Sistemas comprometidos
Para compreender o desafio de superar as crises em cascata em Gaza, vale a pena tirar uma fotografia do impacto do conflito que durou meses.
A guerra devastou a economia do enclave. A ONU estimou em meados de Fevereiro que quase metade de todas as terras agrícolas tinham sido danificadas e que cerca de 70% da frota pesqueira de Gaza teria sido destruída.
Nos primeiros meses de bombardeamento, quase 70% das 439 mil casas de Gaza e cerca de metade de todos os edifícios – incluindo estabelecimentos comerciais – foram danificados ou destruídos.
Entretanto, a destruição da infra-estrutura de saúde de Gaza levou ao encerramento de cerca de três quartos dos hospitais e de dois terços das clínicas de cuidados de saúde primários, restando apenas 10 dos 36 hospitais mal funcionam – as amputações são realizadas sem anestesia e os abortos espontâneos aumentaram 300%.
Esta crise de saúde foi agravada pela falta de água potável e de suprimentos médicos essenciais. Contribuiu para taxas crescentes de doenças infecciosas, infecções respiratórias agudas, desidratação grave e diarreia.
Hospitais e clínicas lutam para funcionar sem electricidade e muitos profissionais de saúde foram feridos ou mortos, o que afecta drasticamente a capacidade do sistema de saúde. E muitas escolas e universidades foram destruídas, tornando a educação inacessível. Quando a guerra terminar, os palestinianos em Gaza sairão do conflito com os seus sistemas de educação, saúde, habitação e económicos, todos profundamente comprometidos.
O custo da reconstrução
Esses fatores estão todos interligados. Por outras palavras, agravam-se mutuamente e criam um efeito cascata de resultados negativos para os palestinianos em Gaza.
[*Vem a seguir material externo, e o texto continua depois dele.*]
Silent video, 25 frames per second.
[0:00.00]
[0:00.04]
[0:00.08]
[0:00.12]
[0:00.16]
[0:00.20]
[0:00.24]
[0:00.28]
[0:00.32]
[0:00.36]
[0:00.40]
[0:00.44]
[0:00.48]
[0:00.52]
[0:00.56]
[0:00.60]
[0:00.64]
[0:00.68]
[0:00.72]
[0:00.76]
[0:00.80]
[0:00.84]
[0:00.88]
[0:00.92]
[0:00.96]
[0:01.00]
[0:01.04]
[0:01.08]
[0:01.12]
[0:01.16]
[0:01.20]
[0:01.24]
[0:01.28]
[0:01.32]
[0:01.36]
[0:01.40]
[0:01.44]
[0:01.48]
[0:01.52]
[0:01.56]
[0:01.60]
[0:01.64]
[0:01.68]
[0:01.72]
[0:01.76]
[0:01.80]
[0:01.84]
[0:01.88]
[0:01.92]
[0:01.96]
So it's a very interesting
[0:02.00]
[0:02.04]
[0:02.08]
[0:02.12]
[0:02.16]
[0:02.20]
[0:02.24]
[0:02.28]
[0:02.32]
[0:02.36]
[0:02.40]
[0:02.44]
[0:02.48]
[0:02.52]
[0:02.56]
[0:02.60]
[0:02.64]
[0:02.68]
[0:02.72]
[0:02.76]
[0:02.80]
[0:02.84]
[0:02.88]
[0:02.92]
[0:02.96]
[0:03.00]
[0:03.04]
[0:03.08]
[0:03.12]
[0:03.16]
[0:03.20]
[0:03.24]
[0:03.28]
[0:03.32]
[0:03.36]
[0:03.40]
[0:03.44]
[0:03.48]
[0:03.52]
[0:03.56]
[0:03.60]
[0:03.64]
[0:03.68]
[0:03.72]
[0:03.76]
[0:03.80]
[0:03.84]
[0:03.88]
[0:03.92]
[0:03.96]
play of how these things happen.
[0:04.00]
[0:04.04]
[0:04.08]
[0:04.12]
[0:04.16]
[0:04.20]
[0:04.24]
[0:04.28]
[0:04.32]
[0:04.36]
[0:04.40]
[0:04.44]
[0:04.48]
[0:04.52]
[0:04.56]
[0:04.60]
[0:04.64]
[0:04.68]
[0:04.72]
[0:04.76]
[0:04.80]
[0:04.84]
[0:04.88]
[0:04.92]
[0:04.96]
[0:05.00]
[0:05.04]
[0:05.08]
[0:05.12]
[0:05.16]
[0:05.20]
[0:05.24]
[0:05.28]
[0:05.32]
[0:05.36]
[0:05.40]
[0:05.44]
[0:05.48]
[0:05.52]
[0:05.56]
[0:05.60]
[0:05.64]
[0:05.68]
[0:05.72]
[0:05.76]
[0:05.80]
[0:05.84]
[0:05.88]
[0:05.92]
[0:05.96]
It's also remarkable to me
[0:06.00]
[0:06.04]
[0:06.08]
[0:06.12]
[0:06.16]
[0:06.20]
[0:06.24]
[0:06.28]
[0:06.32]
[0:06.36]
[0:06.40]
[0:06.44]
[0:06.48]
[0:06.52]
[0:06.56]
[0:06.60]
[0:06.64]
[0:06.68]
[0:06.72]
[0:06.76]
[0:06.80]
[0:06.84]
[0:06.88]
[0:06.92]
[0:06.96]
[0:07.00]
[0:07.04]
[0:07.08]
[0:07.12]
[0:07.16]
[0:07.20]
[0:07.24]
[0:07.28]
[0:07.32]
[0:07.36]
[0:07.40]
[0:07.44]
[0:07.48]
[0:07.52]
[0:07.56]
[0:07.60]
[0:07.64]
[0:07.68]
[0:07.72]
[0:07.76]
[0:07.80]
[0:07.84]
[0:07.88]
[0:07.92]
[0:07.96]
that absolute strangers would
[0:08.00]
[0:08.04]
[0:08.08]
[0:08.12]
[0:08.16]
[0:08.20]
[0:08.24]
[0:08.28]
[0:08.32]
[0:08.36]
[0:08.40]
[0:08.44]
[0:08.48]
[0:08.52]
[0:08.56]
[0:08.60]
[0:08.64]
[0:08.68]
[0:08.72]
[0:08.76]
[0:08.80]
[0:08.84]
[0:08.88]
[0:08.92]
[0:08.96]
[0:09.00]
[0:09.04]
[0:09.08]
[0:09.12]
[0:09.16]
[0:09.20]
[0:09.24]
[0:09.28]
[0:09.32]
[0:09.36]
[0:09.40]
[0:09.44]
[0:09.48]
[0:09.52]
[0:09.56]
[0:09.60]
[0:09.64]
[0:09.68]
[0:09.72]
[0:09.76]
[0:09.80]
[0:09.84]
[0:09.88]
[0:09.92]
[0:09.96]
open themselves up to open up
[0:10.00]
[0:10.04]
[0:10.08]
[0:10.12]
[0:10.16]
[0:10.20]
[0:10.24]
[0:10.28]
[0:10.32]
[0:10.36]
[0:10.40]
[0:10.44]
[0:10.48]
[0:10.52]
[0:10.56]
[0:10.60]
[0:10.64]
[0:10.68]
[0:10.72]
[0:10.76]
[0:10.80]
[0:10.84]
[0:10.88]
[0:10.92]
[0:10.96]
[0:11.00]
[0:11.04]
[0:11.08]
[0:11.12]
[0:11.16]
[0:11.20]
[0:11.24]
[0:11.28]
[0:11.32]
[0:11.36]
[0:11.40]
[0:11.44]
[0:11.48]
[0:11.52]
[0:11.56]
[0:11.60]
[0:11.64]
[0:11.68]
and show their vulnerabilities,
Tomemos, por exemplo, a questão das deslocações em massa, com 1,7 milhões de pessoas forçadas a abandonar casas que foram em grande parte destruídas: isto tem impacto na capacidade das pessoas de ganhar a vida, conduzindo ao aumento da pobreza e a um maior risco de desnutrição.
O rescaldo do conflito exige a reconstrução de múltiplas facetas da sociedade, incluindo estruturas sociais, saúde, infra-estruturas e educação – todas elas perturbadas de forma profunda.
Tomemos a educação como outro exemplo: a interrupção da escolaridade das crianças não afecta apenas a aprendizagem e o desenvolvimento individual, mas também tem implicações a longo prazo para o bem-estar geral da comunidade. O trauma da guerra significa que muitas crianças enfrentarão graves desafios mesmo quando as bombas pararem. Esta perda de educação prejudicará as oportunidades de emprego, o que, por sua vez, terá um efeito na economia em geral.
A resolução desta questão exigirá uma abordagem integrada que não se concentre apenas na reconstrução física das escolas, mas também considere a qualidade da educação e o apoio psicológico e social às crianças. A ONU prevê que 1 milhão de crianças – quase todas as crianças em Gaza – necessitarão de saúde mental e de apoio psicossocial. Entretanto, a reconstrução dos sistemas de saúde pública de Gaza exigirá soluções que não se limitem a responder às necessidades médicas imediatas, mas que também considerem as infra-estruturas mais amplas – incluindo serviços de saúde mental e programas de vacinação, bem como o fornecimento de medicamentos essenciais.
A reconstrução de cidades que enfrentam crises em cascata, cuja natureza enfrenta Gaza, é uma perspectiva assustadora. E embora a tarefa possa parecer intransponível neste momento, com cooperação, coordenação e coragem não é inatingível.
Mas é um desafio que se torna muito mais difícil a cada dia que a guerra em Gaza continua.